** SUPPLIED RECORDS follows **

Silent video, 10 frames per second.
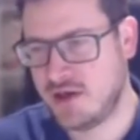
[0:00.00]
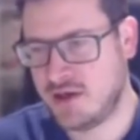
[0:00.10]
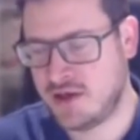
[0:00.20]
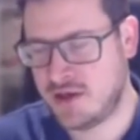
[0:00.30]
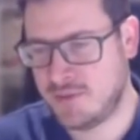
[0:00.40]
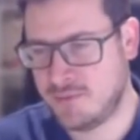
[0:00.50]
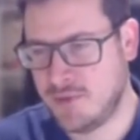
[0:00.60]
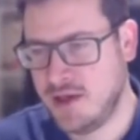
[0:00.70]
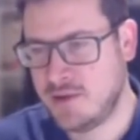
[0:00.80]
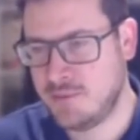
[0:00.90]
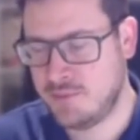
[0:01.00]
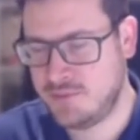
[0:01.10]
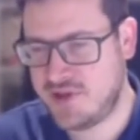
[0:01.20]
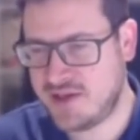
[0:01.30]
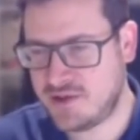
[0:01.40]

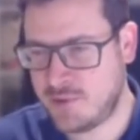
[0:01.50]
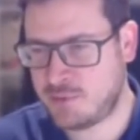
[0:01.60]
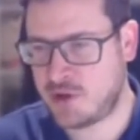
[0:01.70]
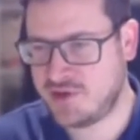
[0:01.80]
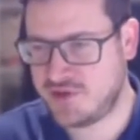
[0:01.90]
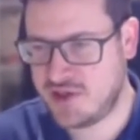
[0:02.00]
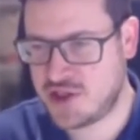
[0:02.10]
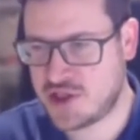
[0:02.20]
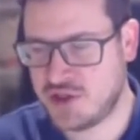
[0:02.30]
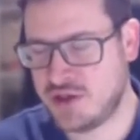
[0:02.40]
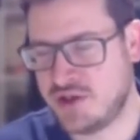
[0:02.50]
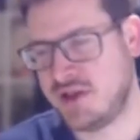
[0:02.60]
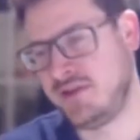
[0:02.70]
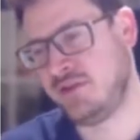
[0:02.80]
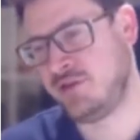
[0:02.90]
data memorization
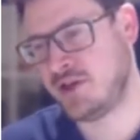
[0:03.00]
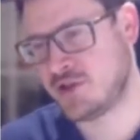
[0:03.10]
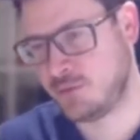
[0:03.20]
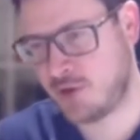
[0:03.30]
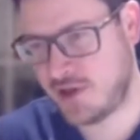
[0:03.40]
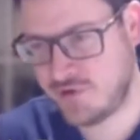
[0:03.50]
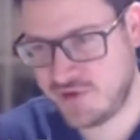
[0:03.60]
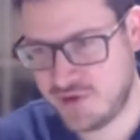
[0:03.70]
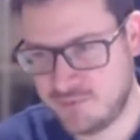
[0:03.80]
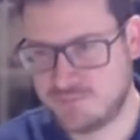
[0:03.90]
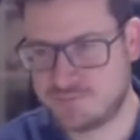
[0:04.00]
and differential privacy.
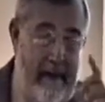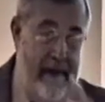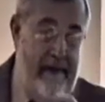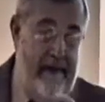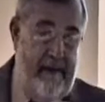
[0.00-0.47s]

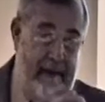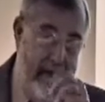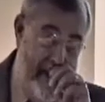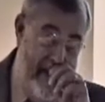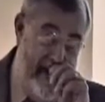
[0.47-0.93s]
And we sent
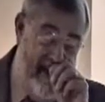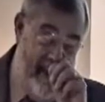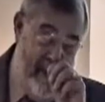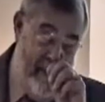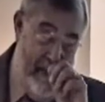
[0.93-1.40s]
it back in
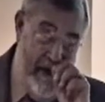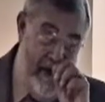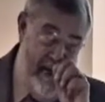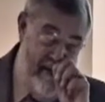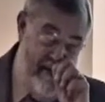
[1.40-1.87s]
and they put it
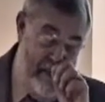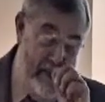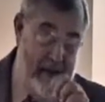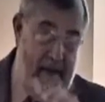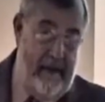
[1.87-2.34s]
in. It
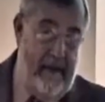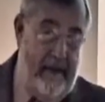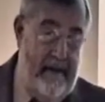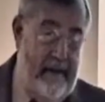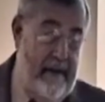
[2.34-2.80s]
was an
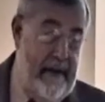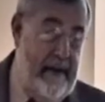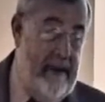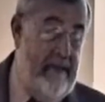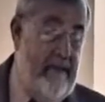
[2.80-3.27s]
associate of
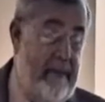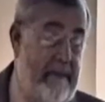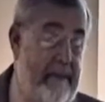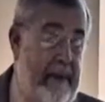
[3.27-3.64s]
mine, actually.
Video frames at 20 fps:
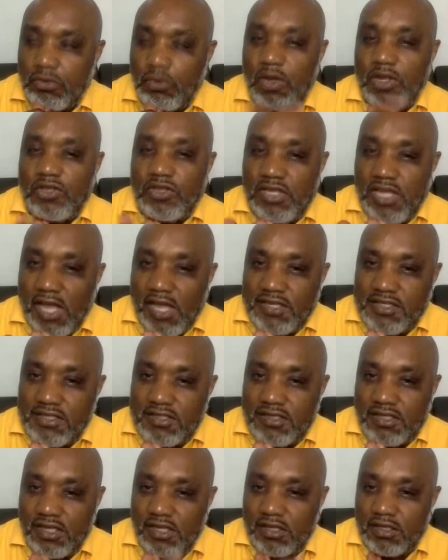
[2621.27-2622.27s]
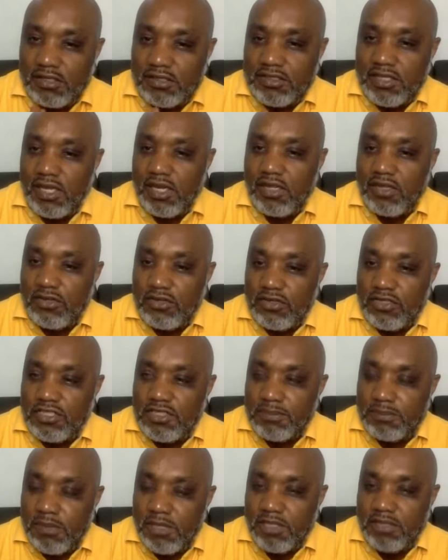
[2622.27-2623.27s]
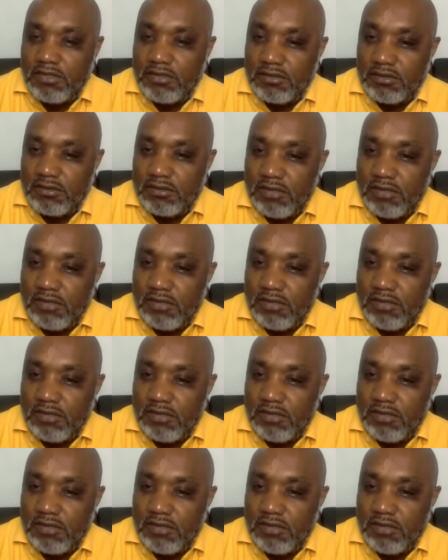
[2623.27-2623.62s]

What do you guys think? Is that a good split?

** End of SUPPLIED RECORDS **
** SUPPLIED RECORDS follows **

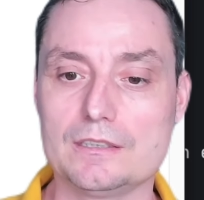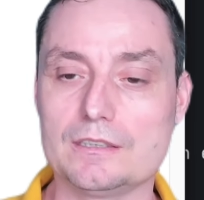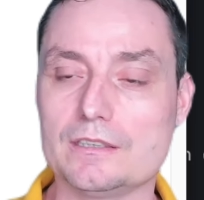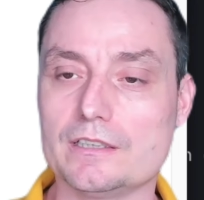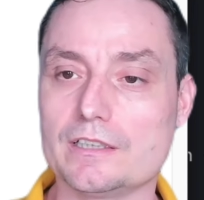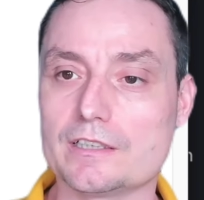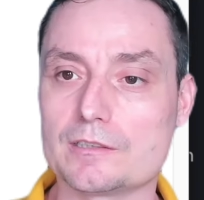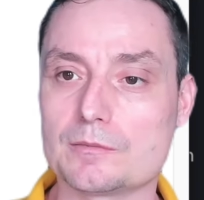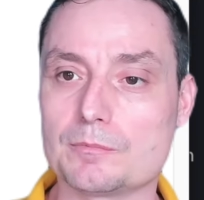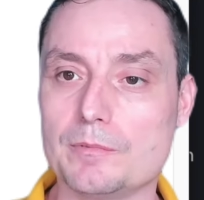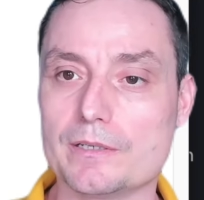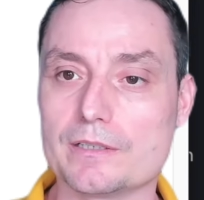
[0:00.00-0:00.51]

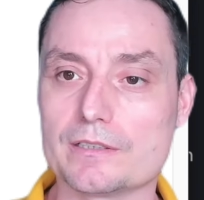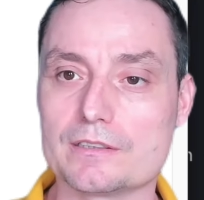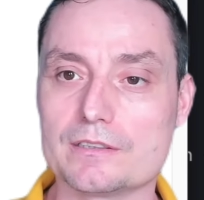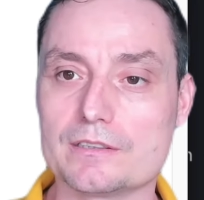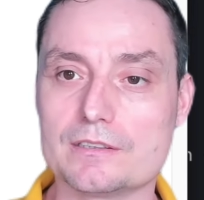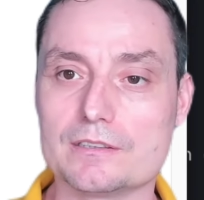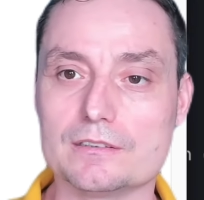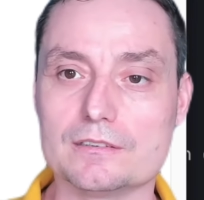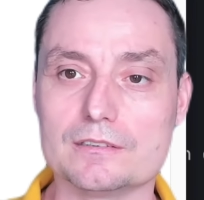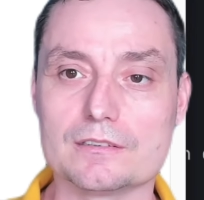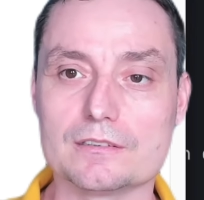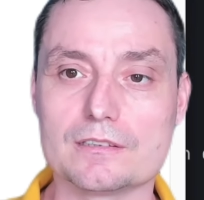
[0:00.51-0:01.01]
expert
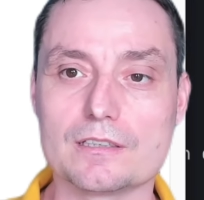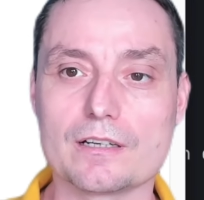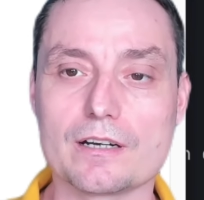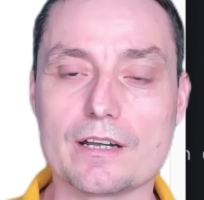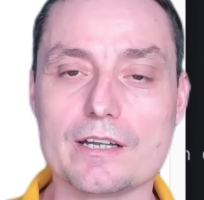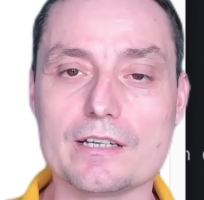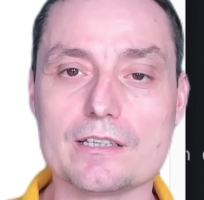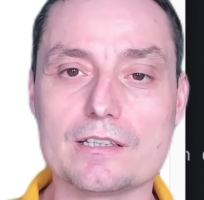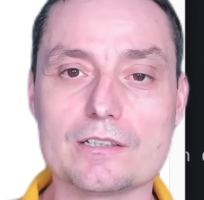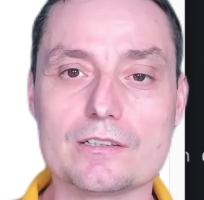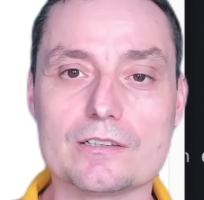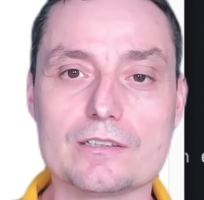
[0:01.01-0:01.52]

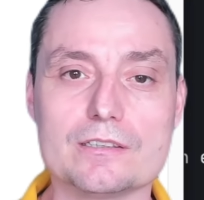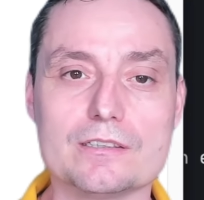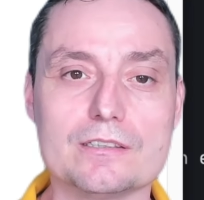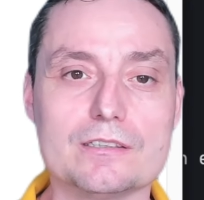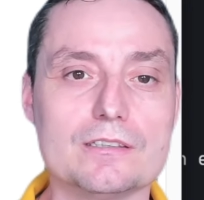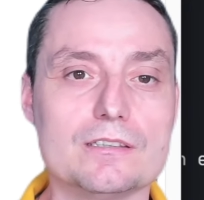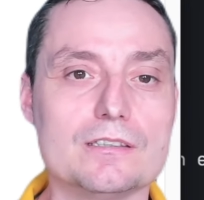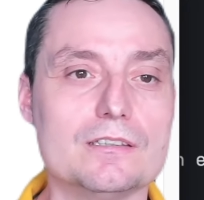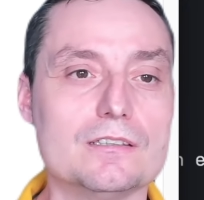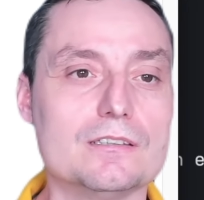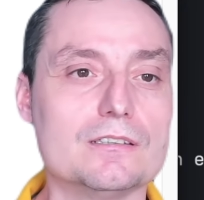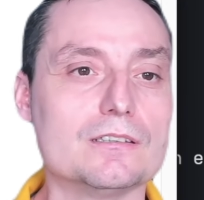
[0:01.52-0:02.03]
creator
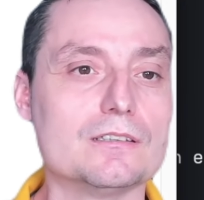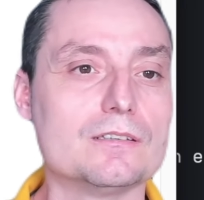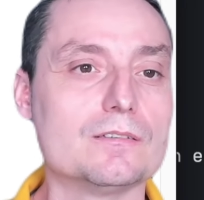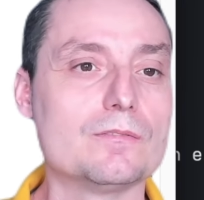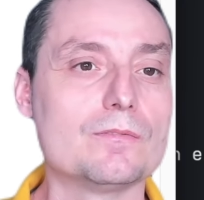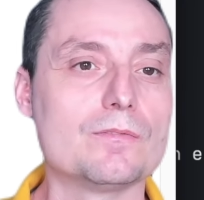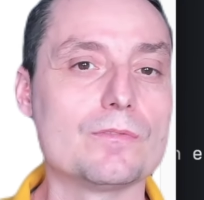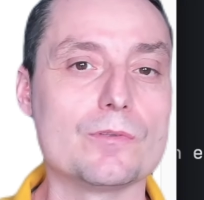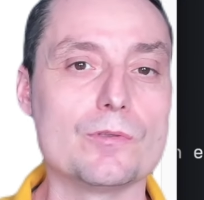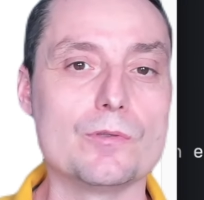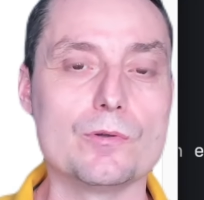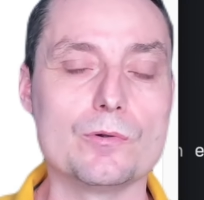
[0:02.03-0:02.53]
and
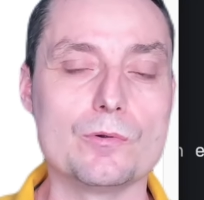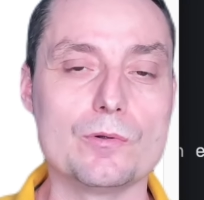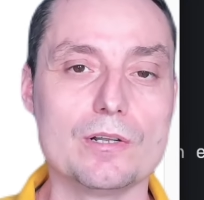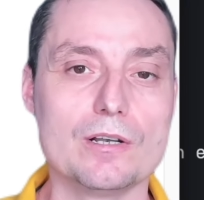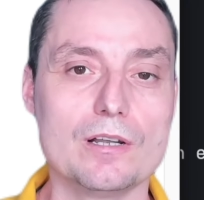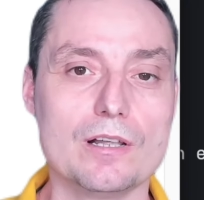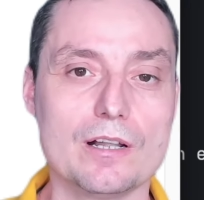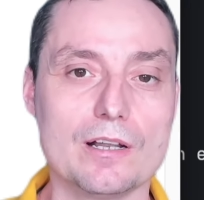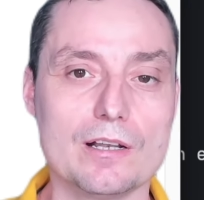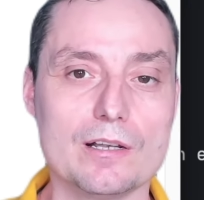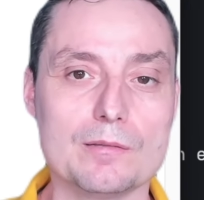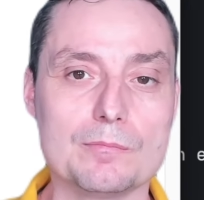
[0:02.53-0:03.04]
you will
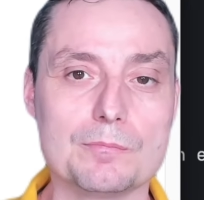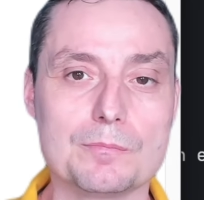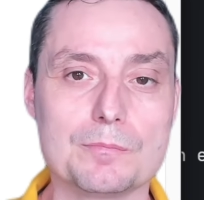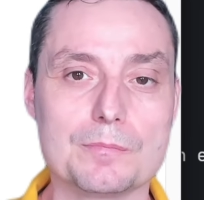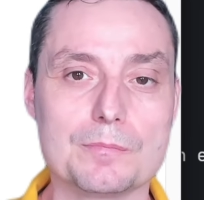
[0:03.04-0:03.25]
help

** End of SUPPLIED RECORDS **

Search the entries for the word "frames" and copy every line that has it.

Silent video, 10 frames per second.
Video frames at 20 fps:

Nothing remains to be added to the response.